India’s flexible workspace sector has also caught up to the trend of coworking in malls. A JLL Retail survey across 12 mall developers in India found that “almost all of them are planning to incorporate shared or collaborative spaces in the future.”
As with other global markets, it seems competition has intensified in India and it has led to increased M&A and joint venture activity.
“AltF CoWorking acquired Daftar India to expand in Delhi NCR; international shared workspace company WeWork forayed into India in partnership with Indian real estate developer Embassy Group, leveraging the combination of best in class technology and real estate expertise; and prominent developer RMZ Corp launched its own coworking arm CoWrks.”
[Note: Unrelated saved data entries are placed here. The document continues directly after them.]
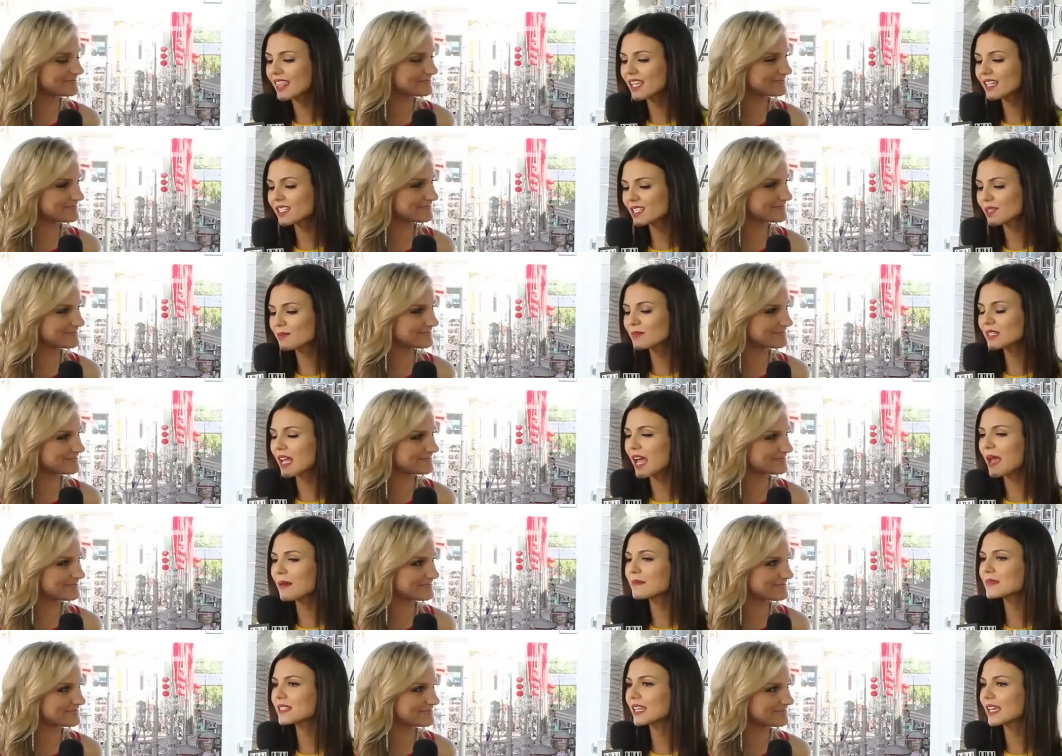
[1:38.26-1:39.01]
Speaker 1: think
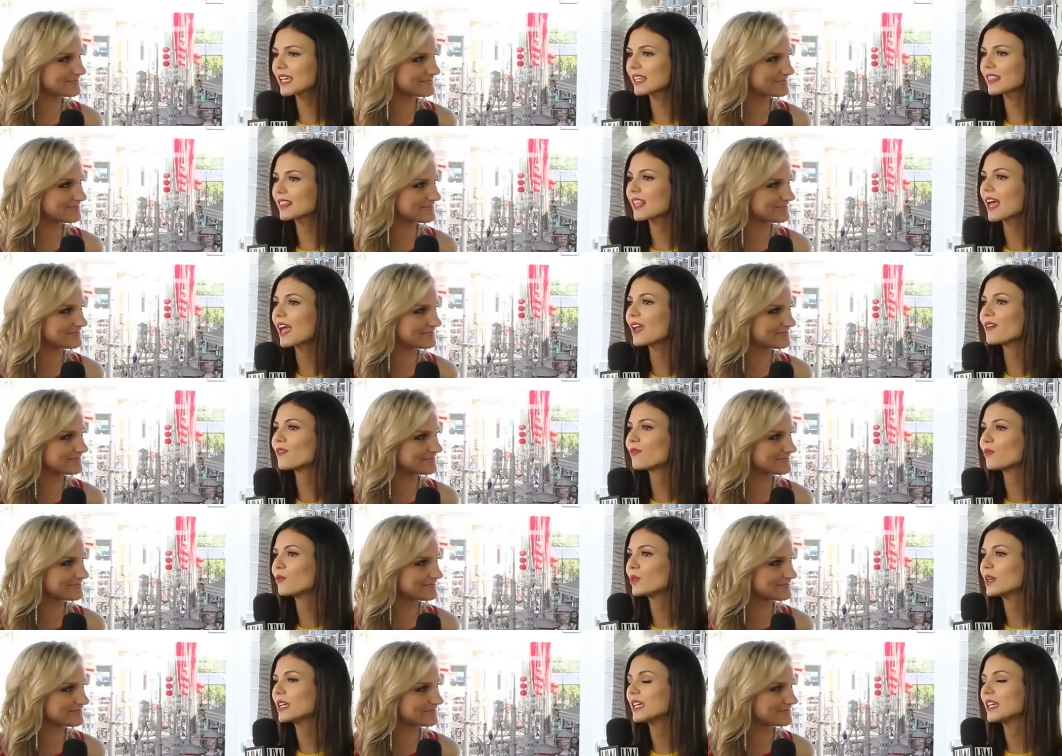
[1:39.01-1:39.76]
sometimes like in
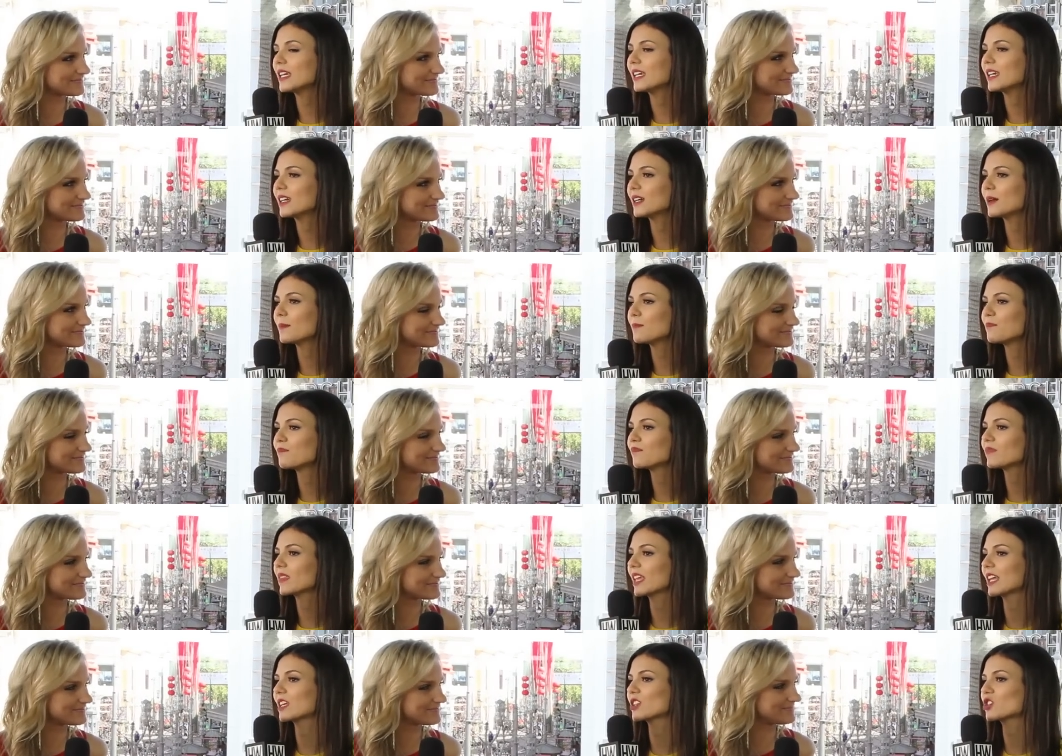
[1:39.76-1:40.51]
life we
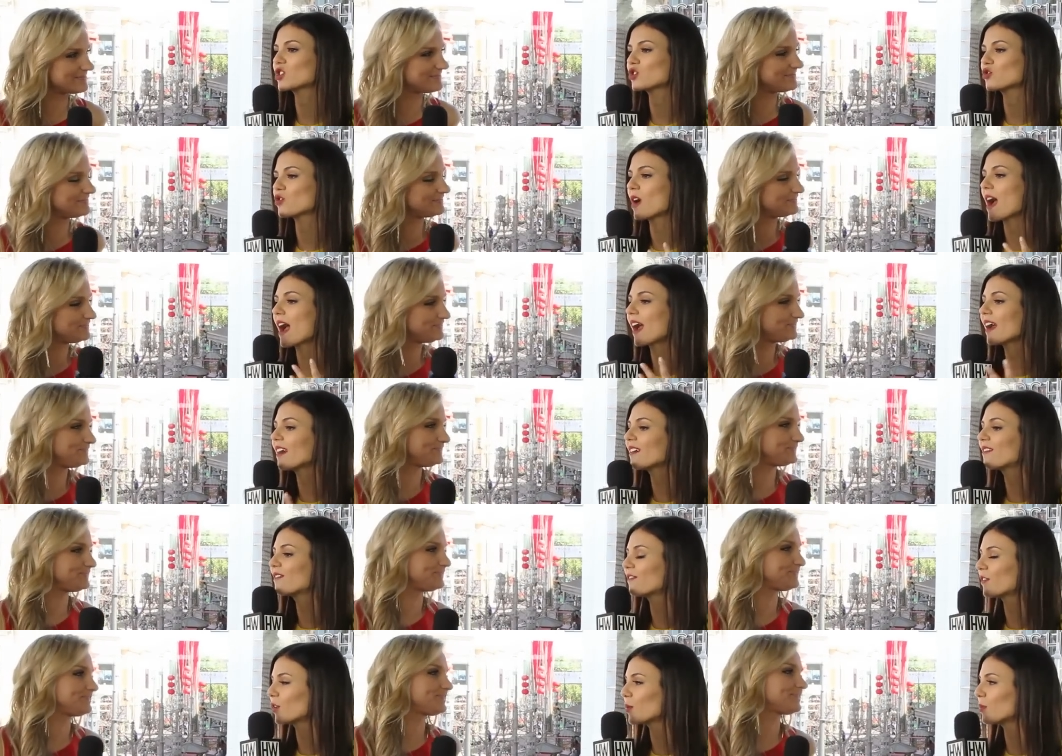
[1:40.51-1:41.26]

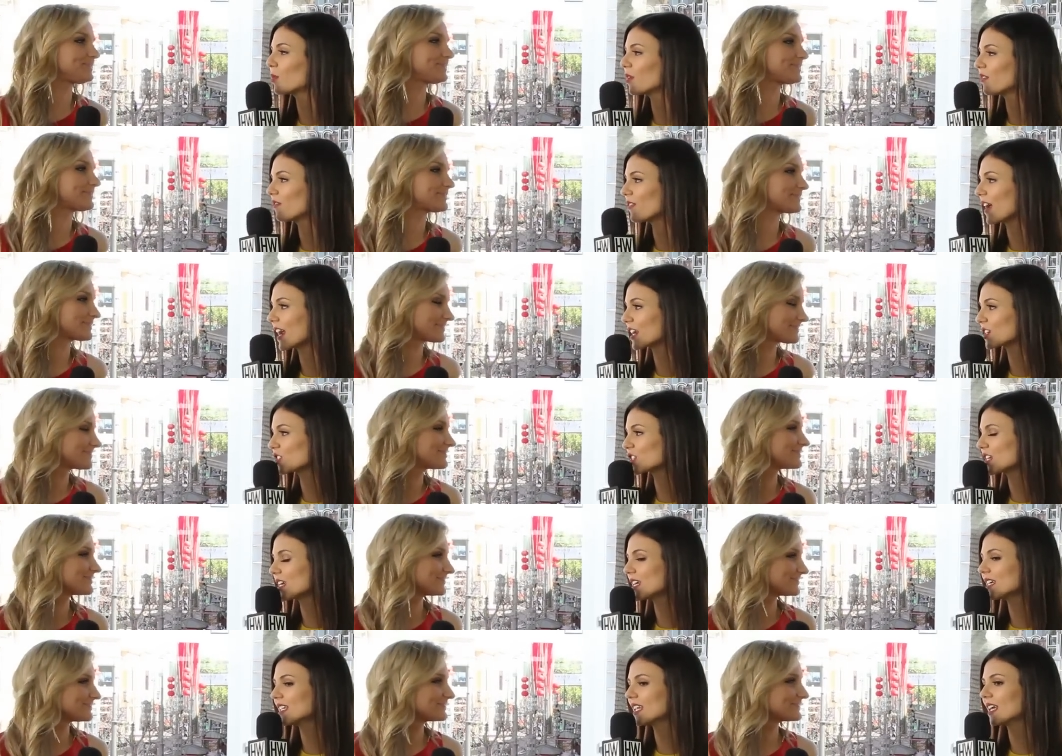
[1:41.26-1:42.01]
strive for
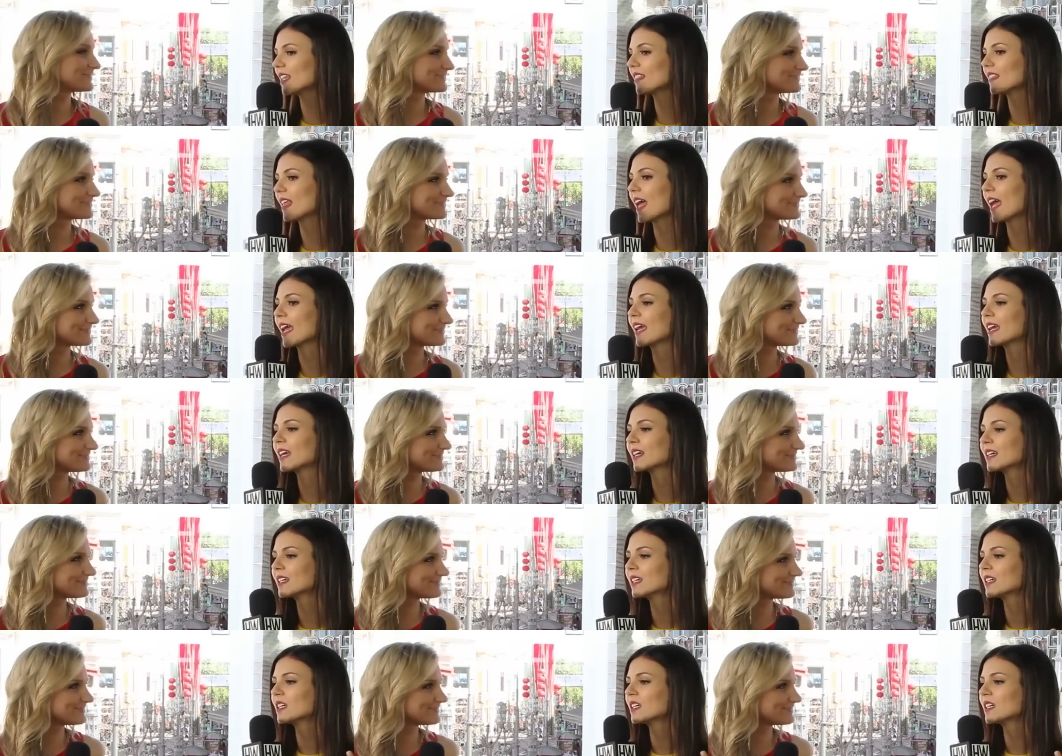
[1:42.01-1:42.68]
perfection and like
The latter of these examples, CoWrks, hints to another trend: property and land owners venturing into operating and running their own flexible workspace brands.
Coworking in India: Top Markets
Mumbai, Bengaluru, and Delhi-NCR experienced a marked increase in their proportion of coworking space to their total office leasing. During the first nine months of 2018, Mumbai recorded the highest proportion; 21% of total office leasing in the city was in the coworking sector.
“The concentration of co-working spaces is likely to intensify further in cities such as Bengaluru, Mumbai and Gurgaon, due to the available infrastructure and presence of numerous start-ups. Hyderabad, backed by pro-active state policies and home to IT and e-commerce giants, is likely to witness fast-paced growth in the sector, since both these factors would help create further opportunities for start-ups and SMEs.”
Indian coworking operator, Awfis, plans to expand to Chennai and Tier-II cities like Jaipur, Ahmedabad, Bhubaneshwar, Kochi, and Indore. It also aims to run 100 shared workspace locations by June or July of 2019.
WeWork entered the Indian market in July of 2018. Since then it has expanded to 12 locations in three cities: Mumbai, Delhi, and Bengaluru. According to JLL, the coworking giant hopes to expand to emerging cities in 2019, including Pune, Hyderabad, and Chennai.